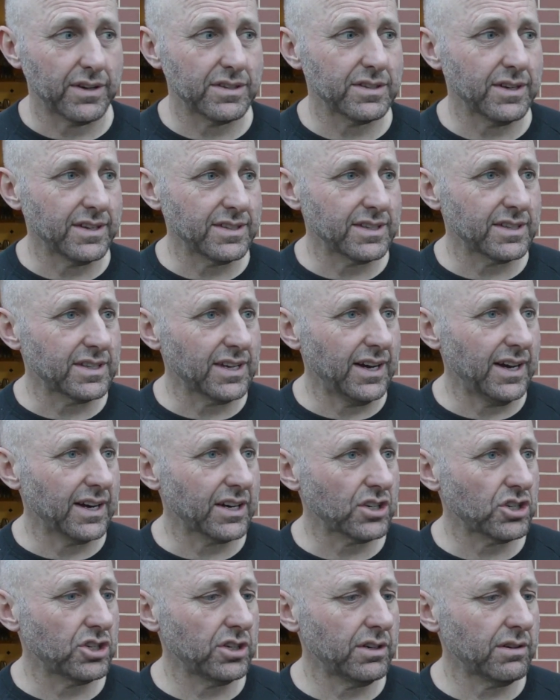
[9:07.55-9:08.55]
So he's a
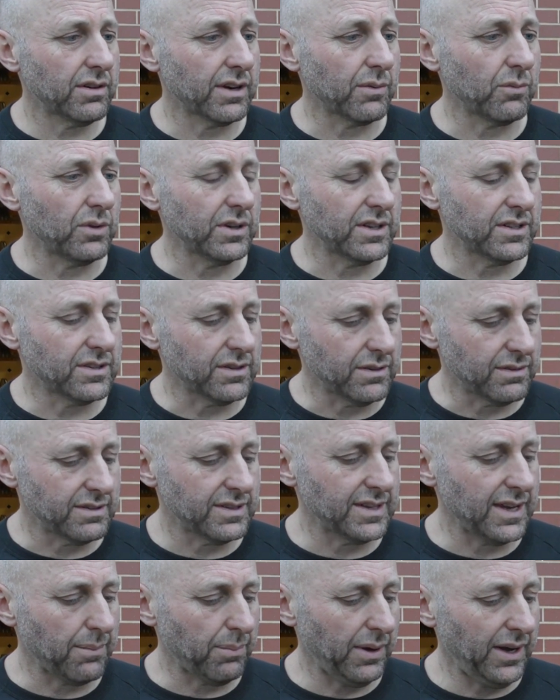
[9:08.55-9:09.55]
target shooter. He wanted to sort of
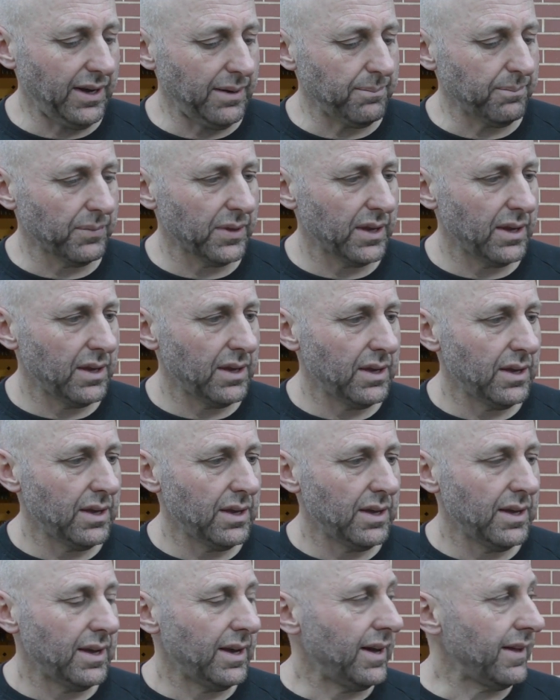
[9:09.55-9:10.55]
step up.
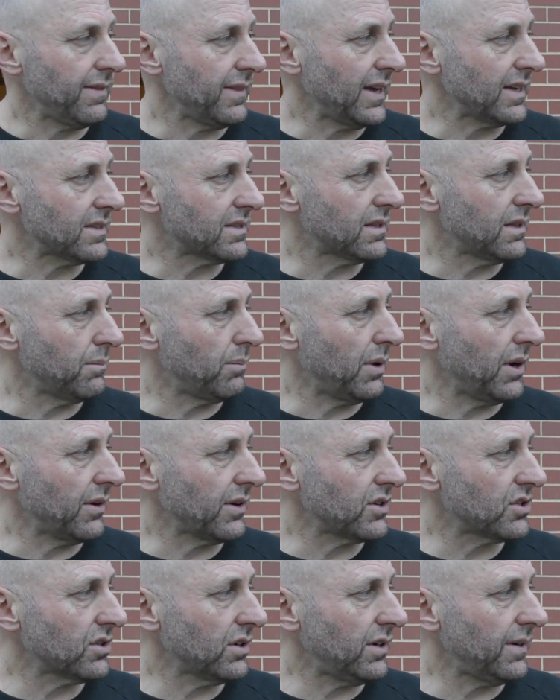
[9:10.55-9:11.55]
And that's the bow
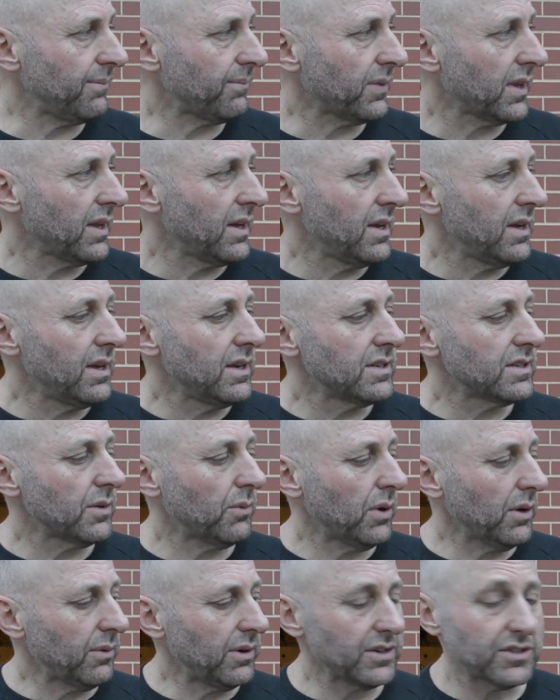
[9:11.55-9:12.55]
he shot. So
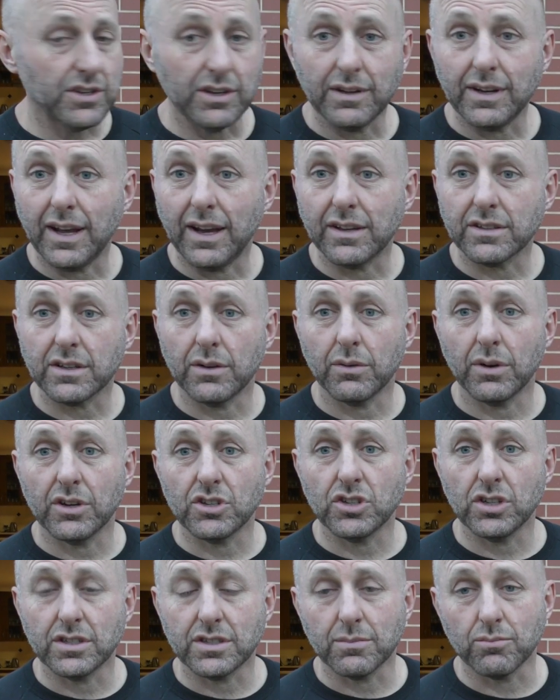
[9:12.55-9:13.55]
what I want to do now is I'm going to
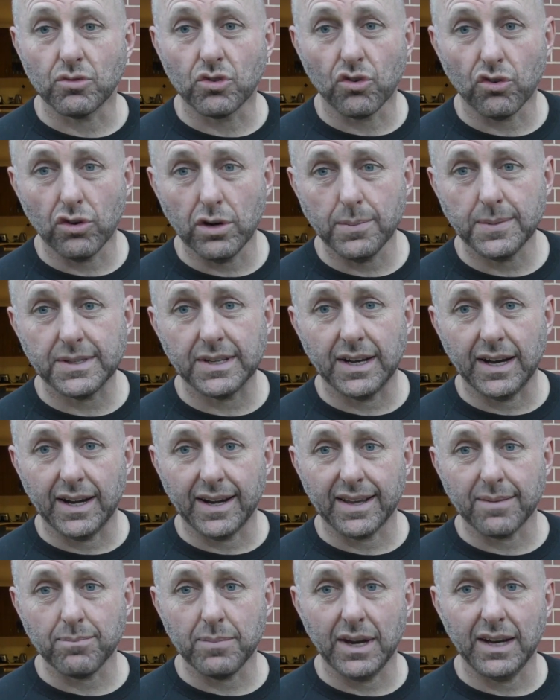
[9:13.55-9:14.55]
shoot some groups at
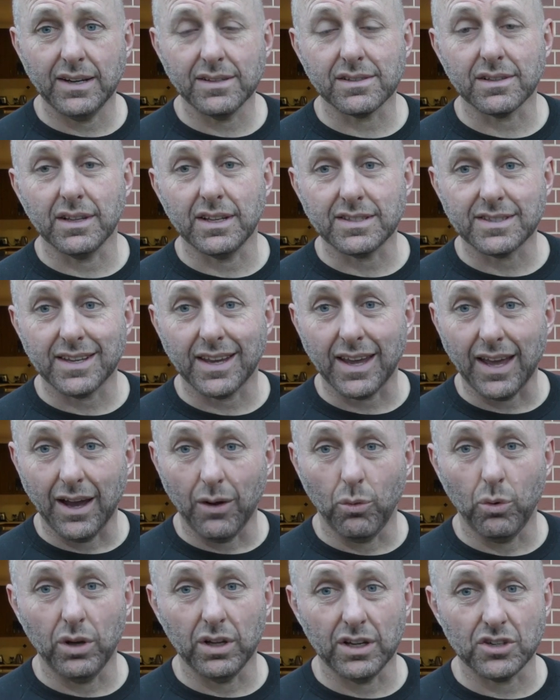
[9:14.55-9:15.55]
18 meters, and let's see
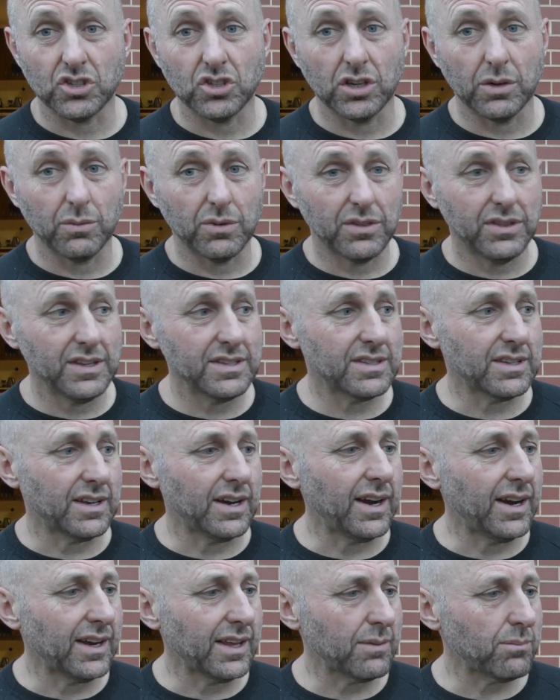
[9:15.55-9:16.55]
how well I shoot with this at
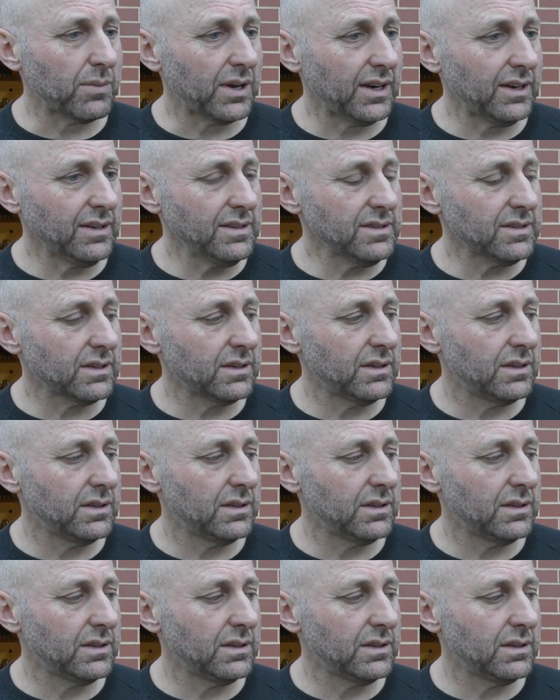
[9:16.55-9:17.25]
18 meters.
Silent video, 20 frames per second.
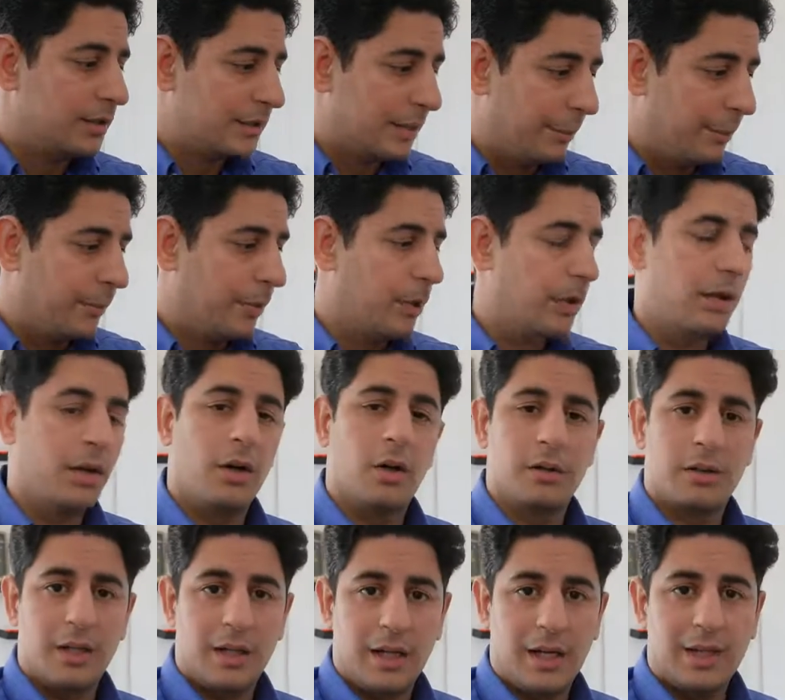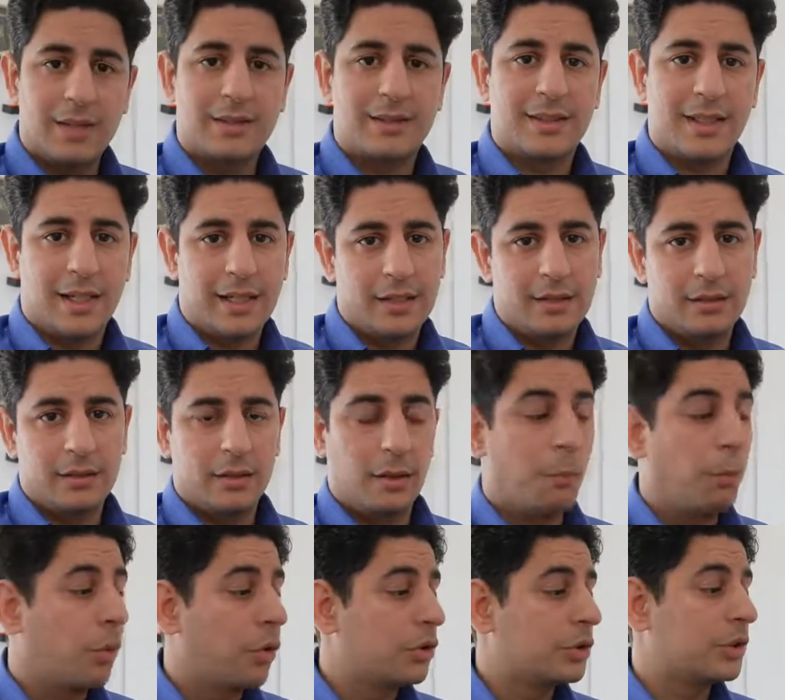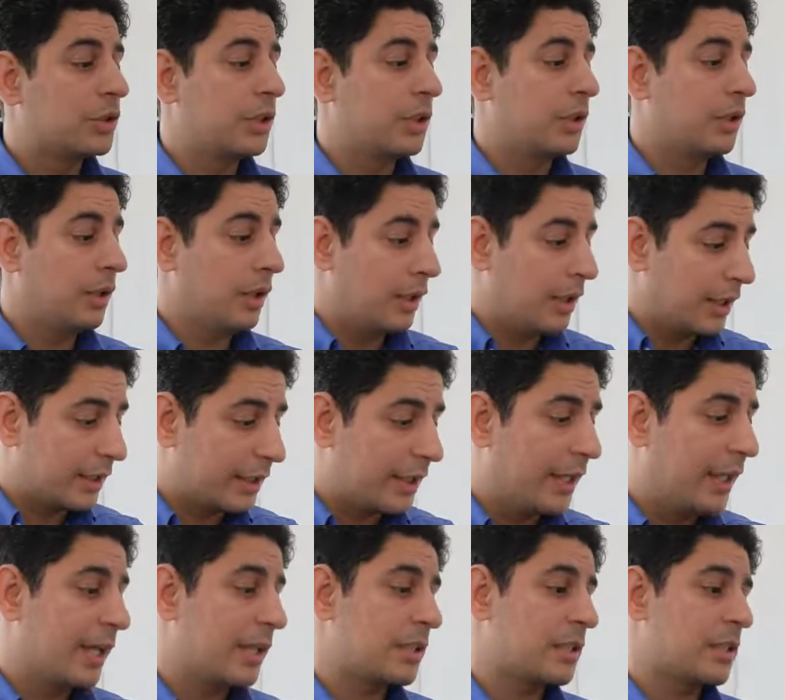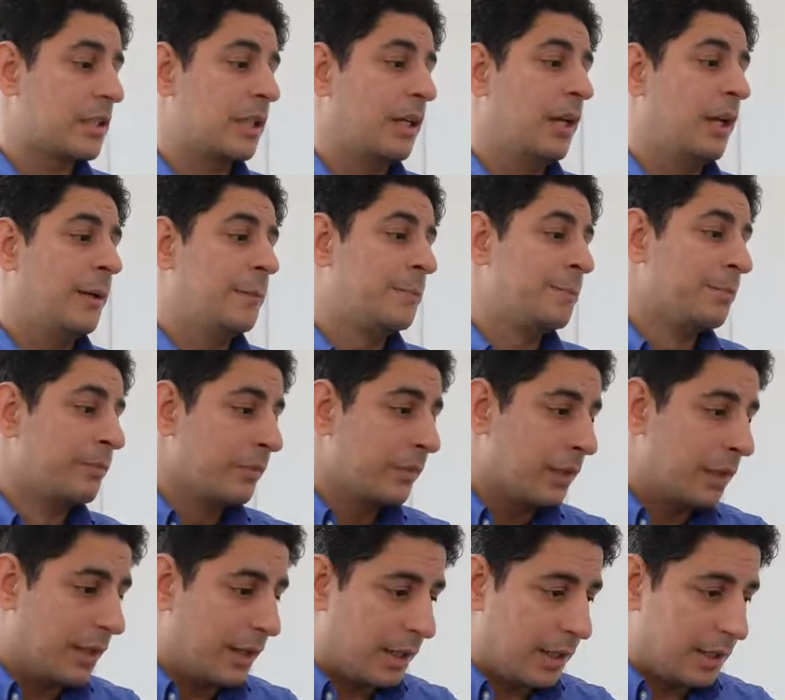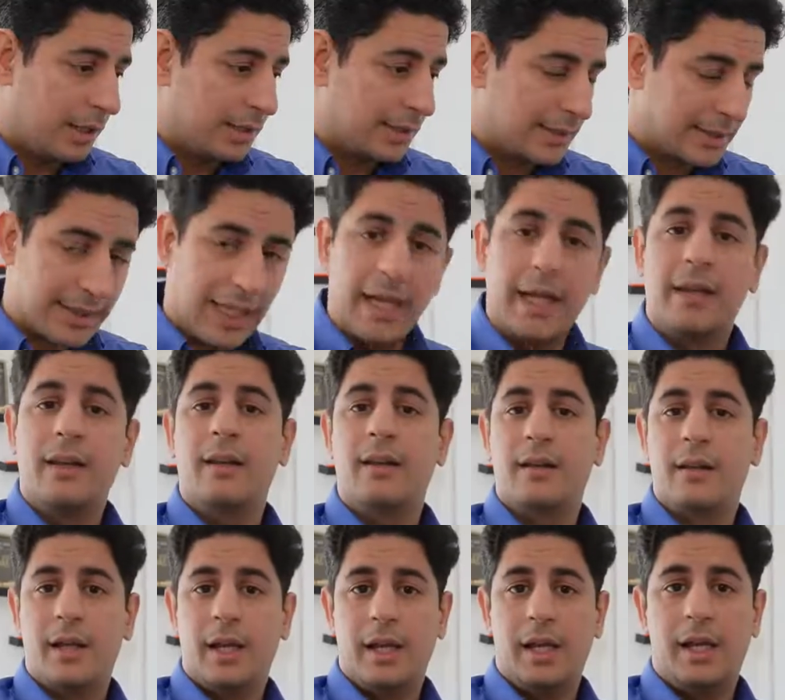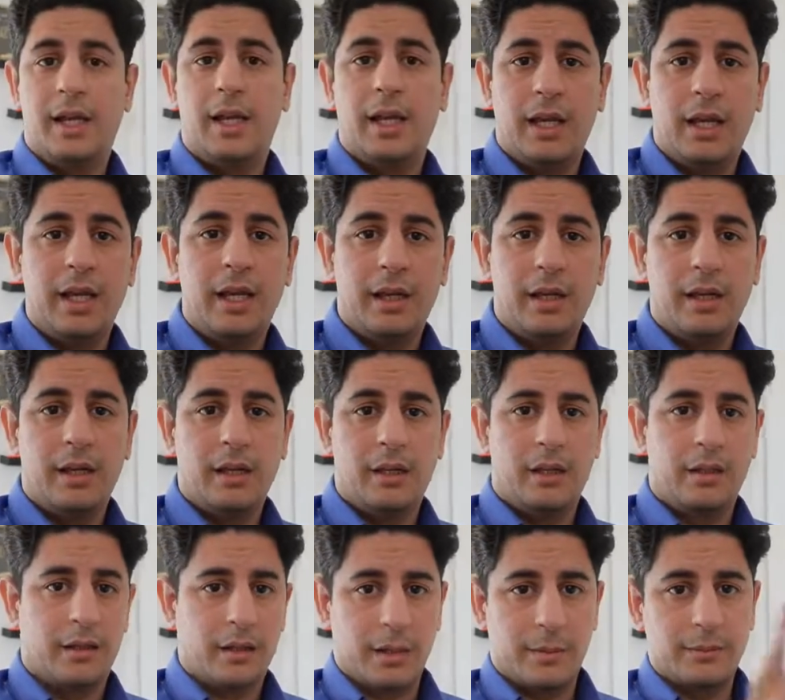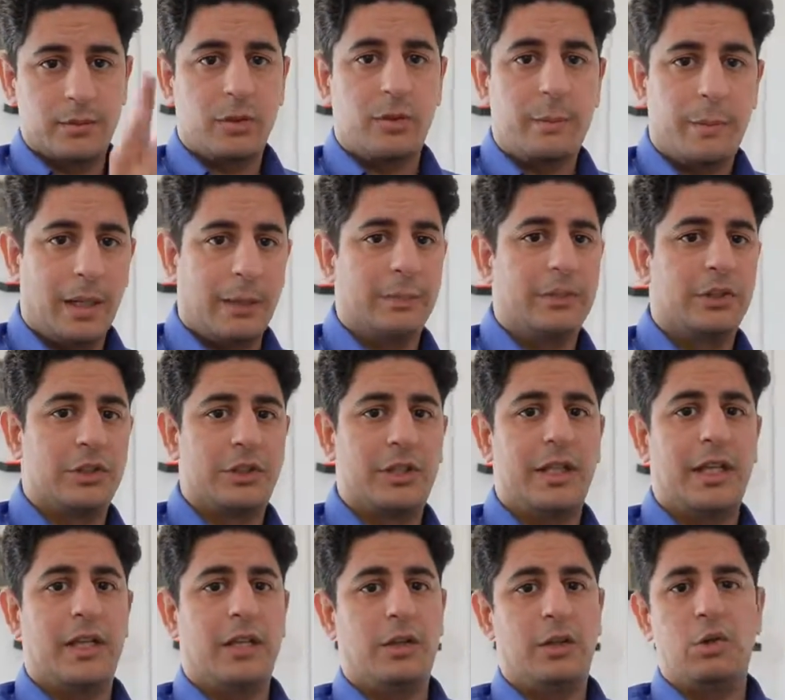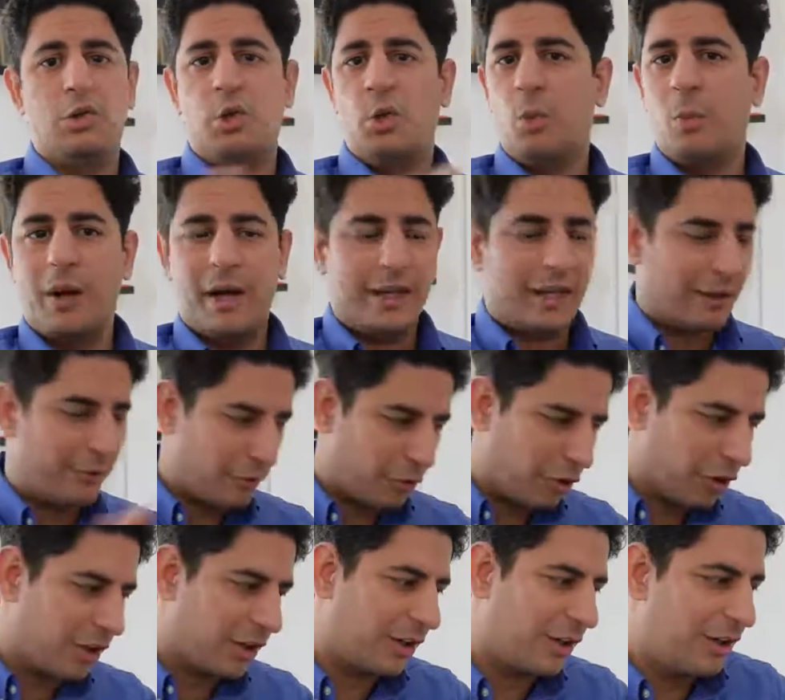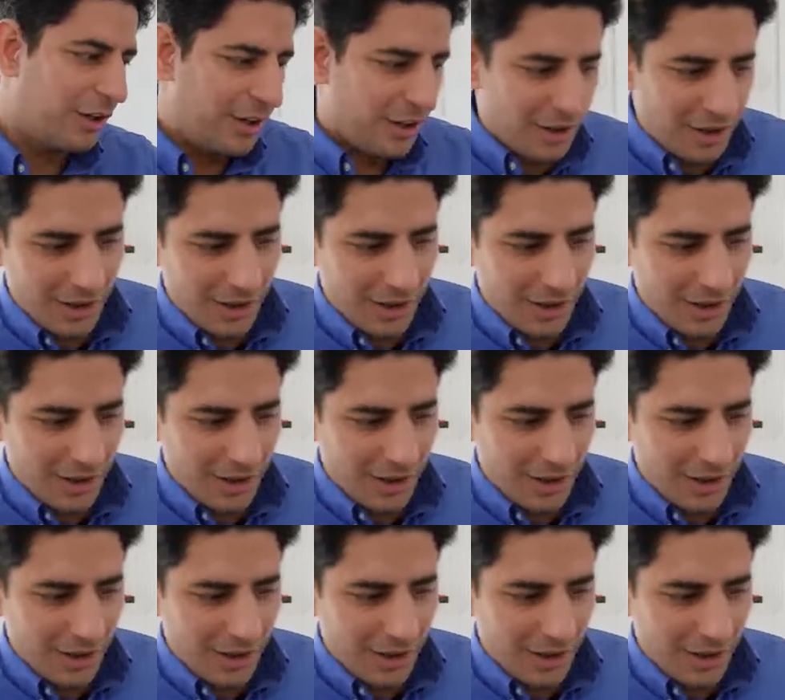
symbol, or the last sign, the most luckiest sign in terms of palmistry, and you might have not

Requirement.
In the answer, the entries should be restated verbatim, with all pictures omitted.

Solution to the exercise.
[9:07.55-9:08.55]
So he's a
[9:08.55-9:09.55]
target shooter. He wanted to sort of
[9:09.55-9:10.55]
step up.
[9:10.55-9:11.55]
And that's the bow
[9:11.55-9:12.55]
he shot. So
[9:12.55-9:13.55]
what I want to do now is I'm going to
[9:13.55-9:14.55]
shoot some groups at
[9:14.55-9:15.55]
18 meters, and let's see
[9:15.55-9:16.55]
how well I shoot with this at
[9:16.55-9:17.25]
18 meters.
Silent video, 20 frames per second.
symbol, or the last sign, the most luckiest sign in terms of palmistry, and you might have not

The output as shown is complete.